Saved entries
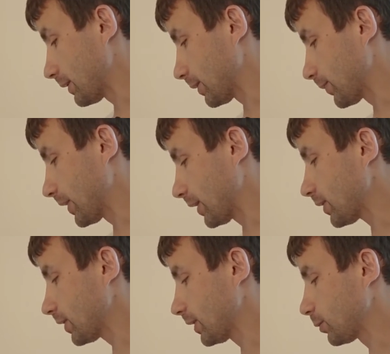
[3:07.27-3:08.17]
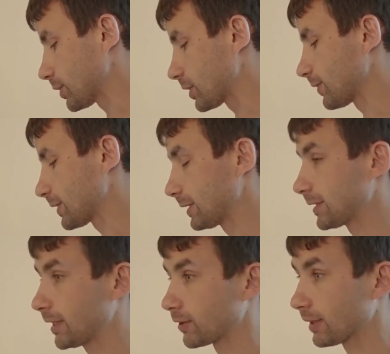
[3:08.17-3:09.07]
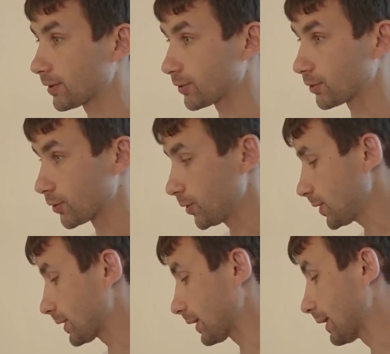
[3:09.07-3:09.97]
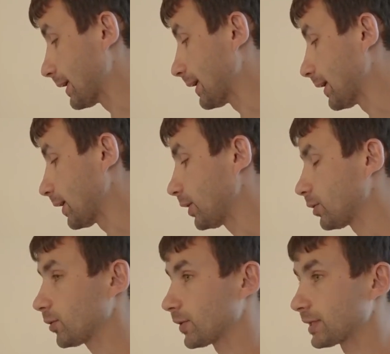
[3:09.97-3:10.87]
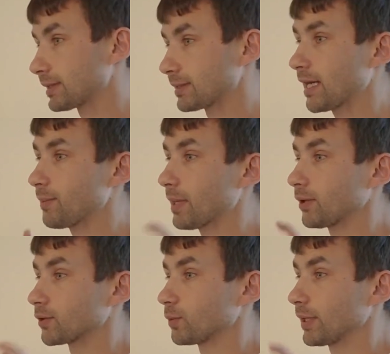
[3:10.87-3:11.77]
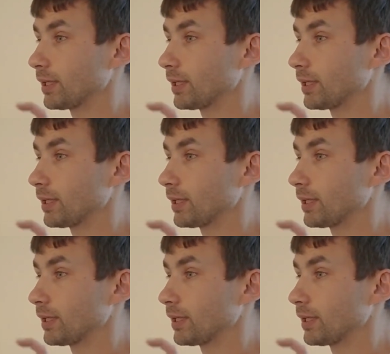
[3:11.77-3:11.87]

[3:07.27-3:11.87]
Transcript: the other thing which a facilitator allows you to do is that, you know, this timeout,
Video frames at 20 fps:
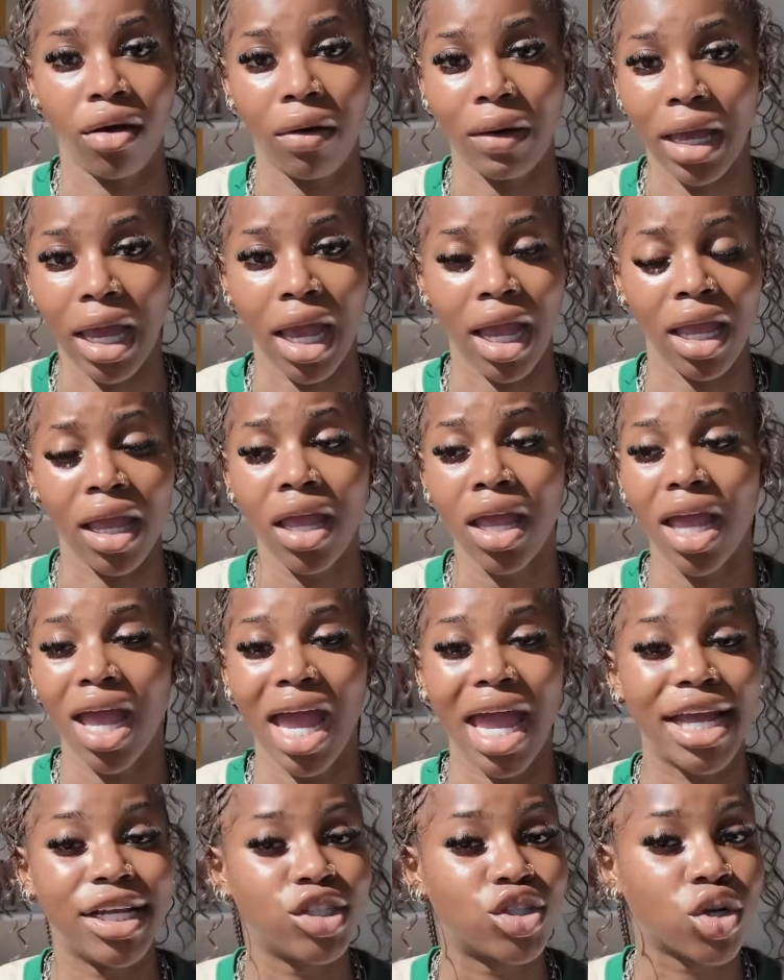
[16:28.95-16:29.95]
Okay,
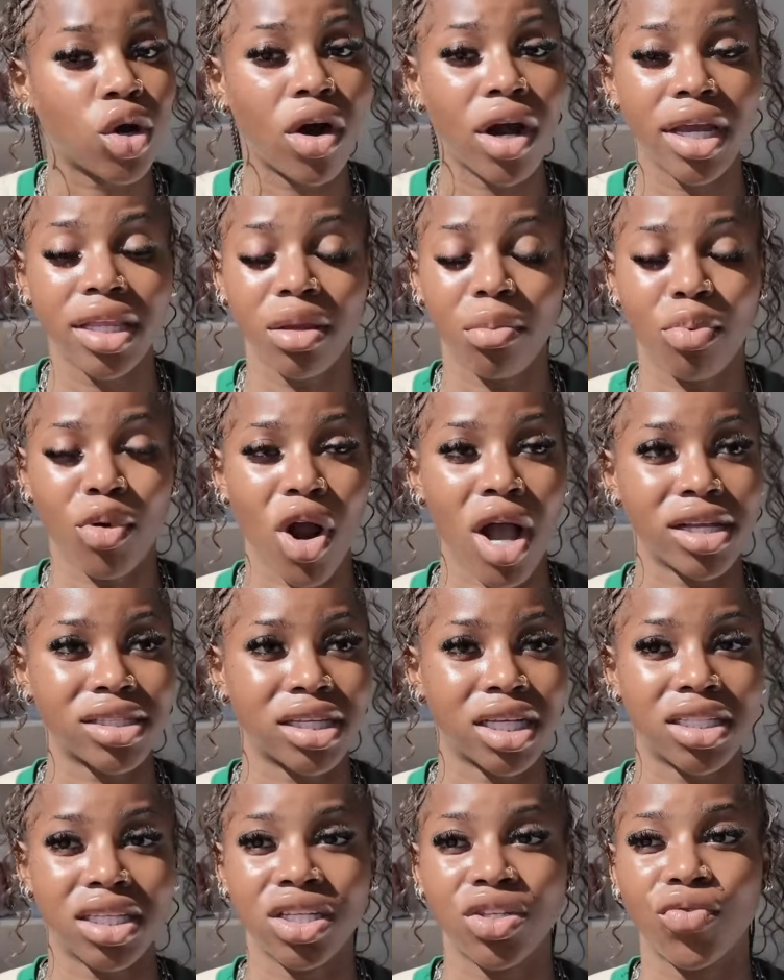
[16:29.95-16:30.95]
enjoy the
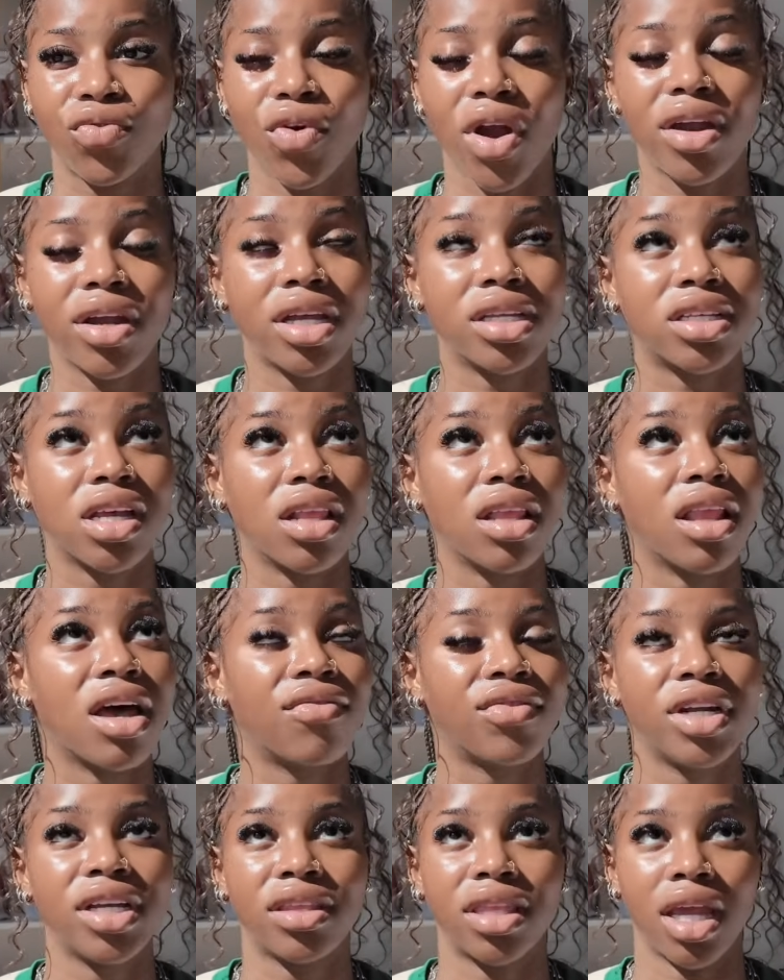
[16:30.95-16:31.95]
process. It's very, it's a
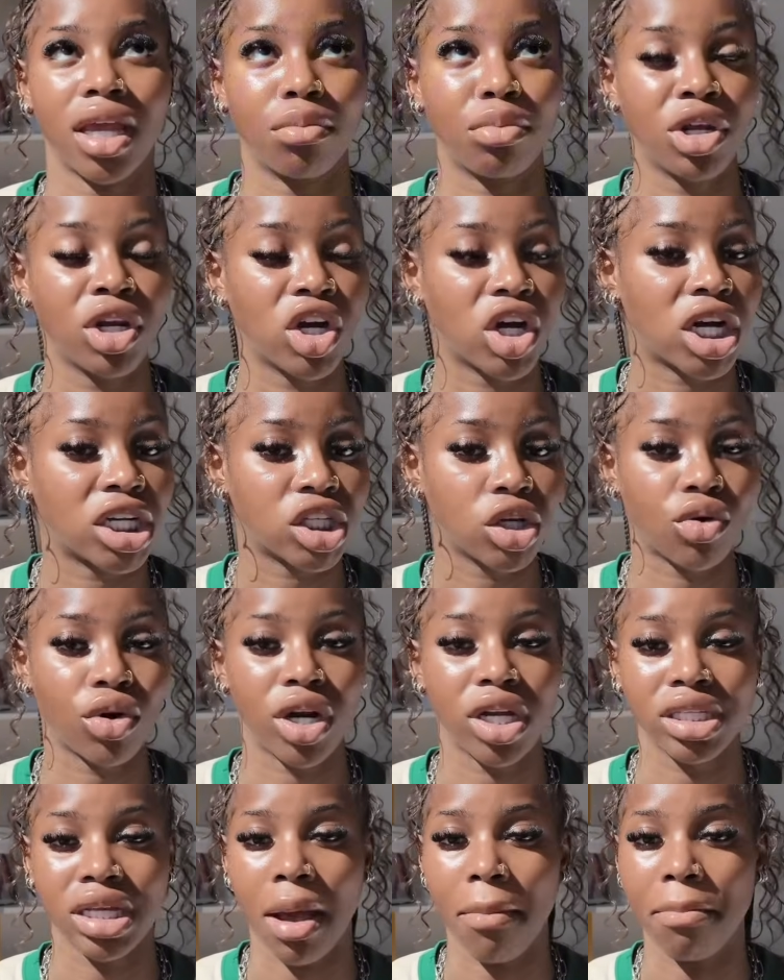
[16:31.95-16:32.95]
lovely thing. Being a content
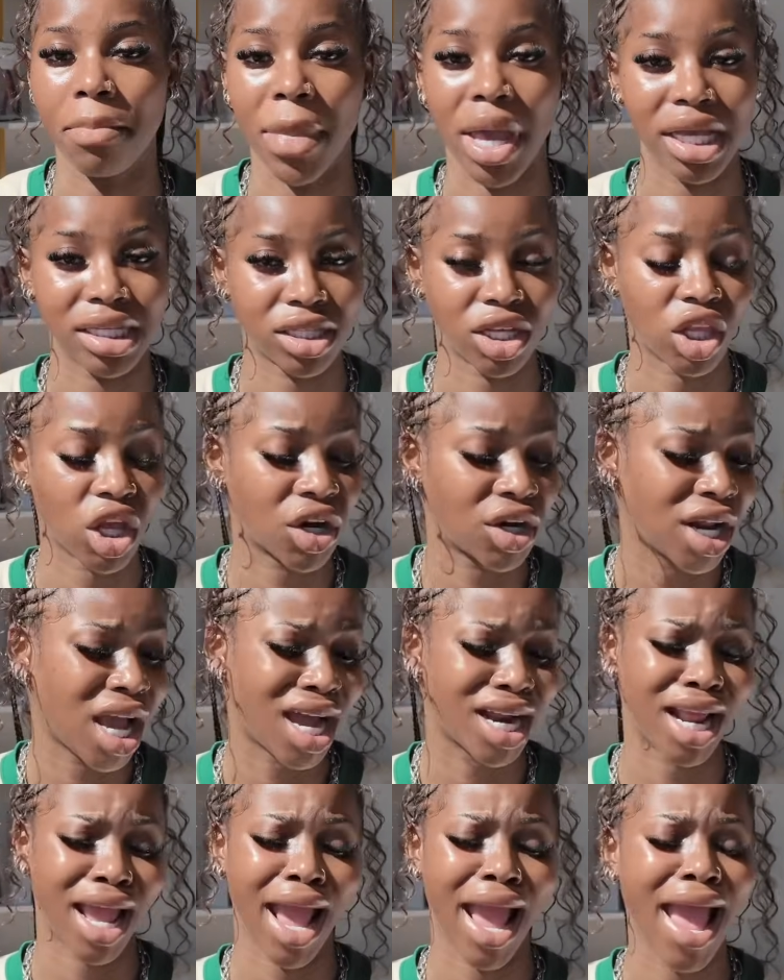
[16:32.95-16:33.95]
creator is amazing. Learning
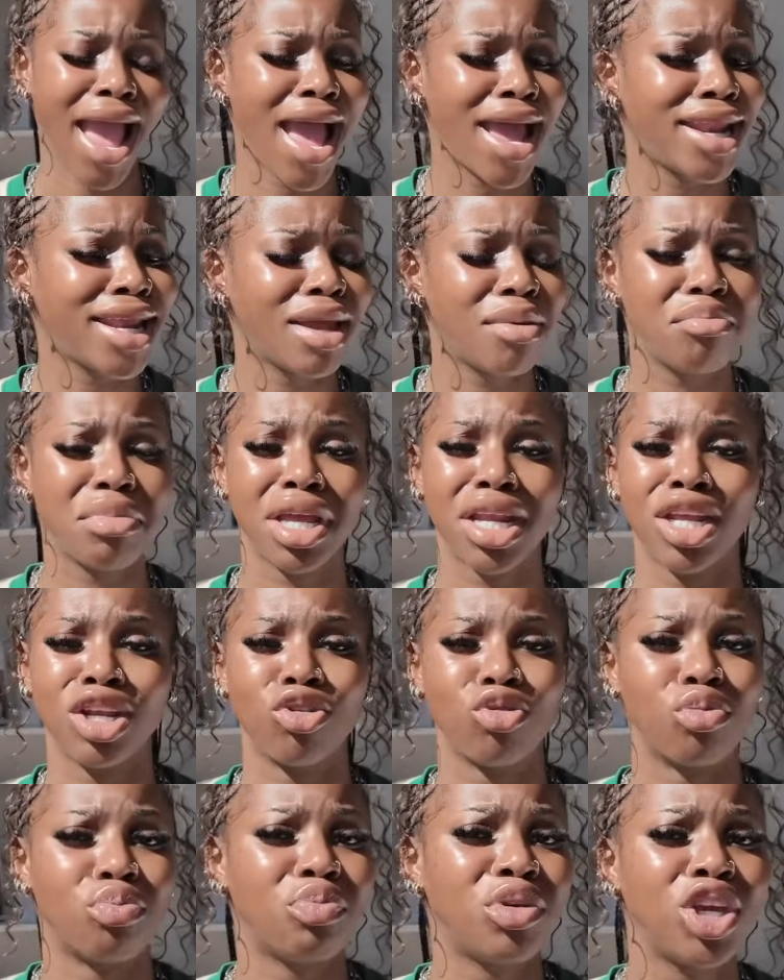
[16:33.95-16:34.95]
how to edit,
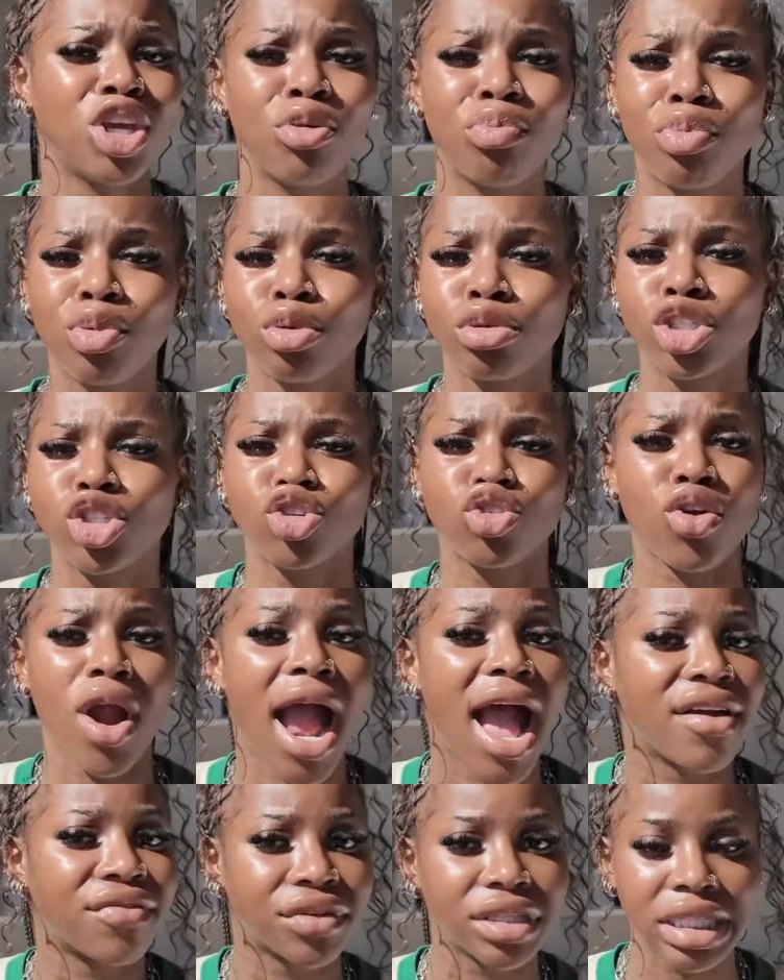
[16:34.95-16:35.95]
meeting new people,
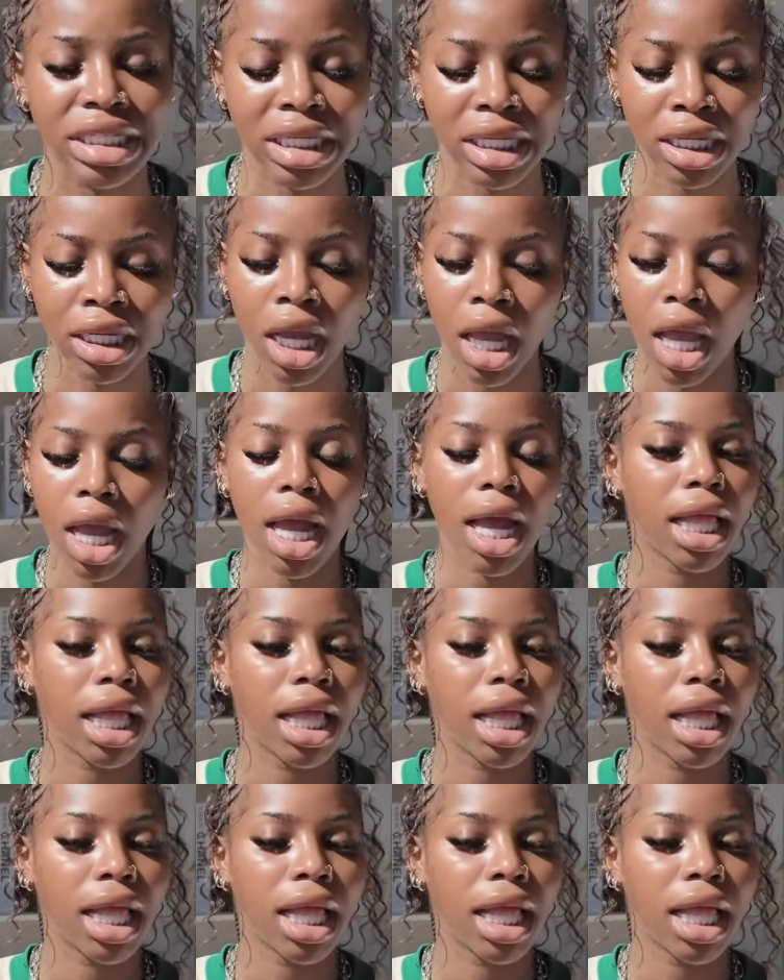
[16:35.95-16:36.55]
traveling.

→ WHAT THIS TASK INVOLVES
Repeat all of the entries word for word, but omit the pictures.

→ EXPECTED ANSWER
[3:07.27-3:08.17]
[3:08.17-3:09.07]
[3:09.07-3:09.97]
[3:09.97-3:10.87]
[3:10.87-3:11.77]
[3:11.77-3:11.87]

[3:07.27-3:11.87]
Transcript: the other thing which a facilitator allows you to do is that, you know, this timeout,
Video frames at 20 fps:
[16:28.95-16:29.95]
Okay,
[16:29.95-16:30.95]
enjoy the
[16:30.95-16:31.95]
process. It's very, it's a
[16:31.95-16:32.95]
lovely thing. Being a content
[16:32.95-16:33.95]
creator is amazing. Learning
[16:33.95-16:34.95]
how to edit,
[16:34.95-16:35.95]
meeting new people,
[16:35.95-16:36.55]
traveling.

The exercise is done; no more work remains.